ACTION ITEM >> Pictures are not part of the copy; reproduce the remaining data exactly.

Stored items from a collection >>
###

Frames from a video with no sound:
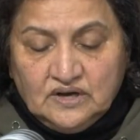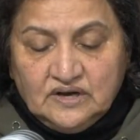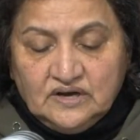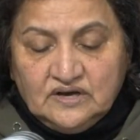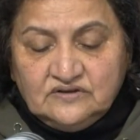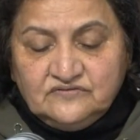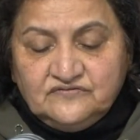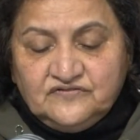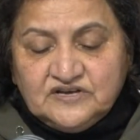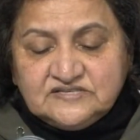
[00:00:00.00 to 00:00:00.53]

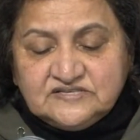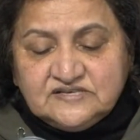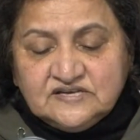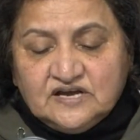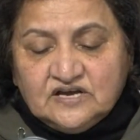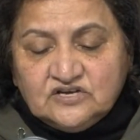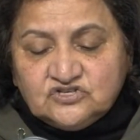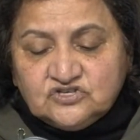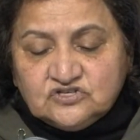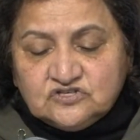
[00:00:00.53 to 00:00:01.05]

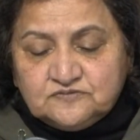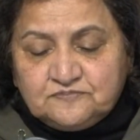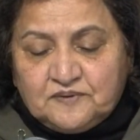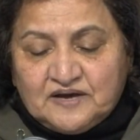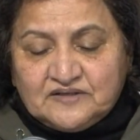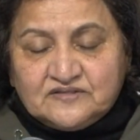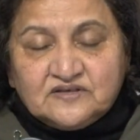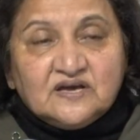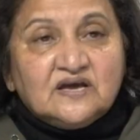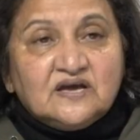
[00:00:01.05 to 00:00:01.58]
Investigations by
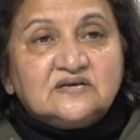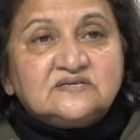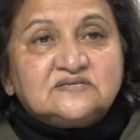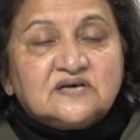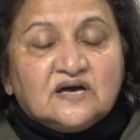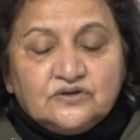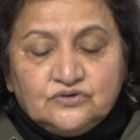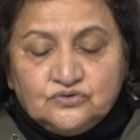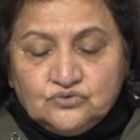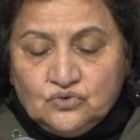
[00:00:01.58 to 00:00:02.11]
the
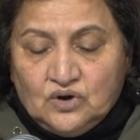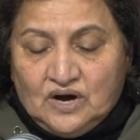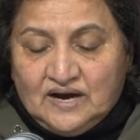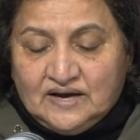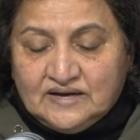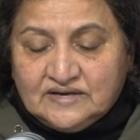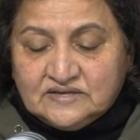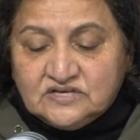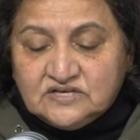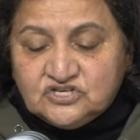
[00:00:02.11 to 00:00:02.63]
SIU are
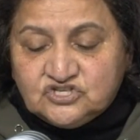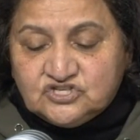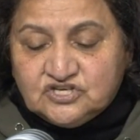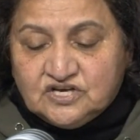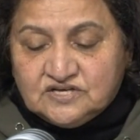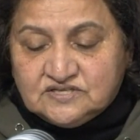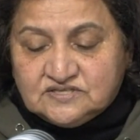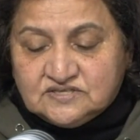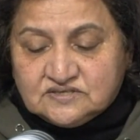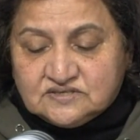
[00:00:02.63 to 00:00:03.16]

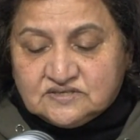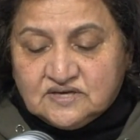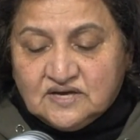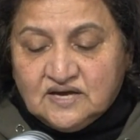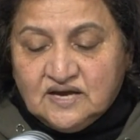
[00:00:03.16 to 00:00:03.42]
initiated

###

TASK SOLUTION >>
Frames from a video with no sound:
[00:00:00.00 to 00:00:00.53]

[00:00:00.53 to 00:00:01.05]

[00:00:01.05 to 00:00:01.58]
Investigations by
[00:00:01.58 to 00:00:02.11]
the
[00:00:02.11 to 00:00:02.63]
SIU are
[00:00:02.63 to 00:00:03.16]

[00:00:03.16 to 00:00:03.42]
initiated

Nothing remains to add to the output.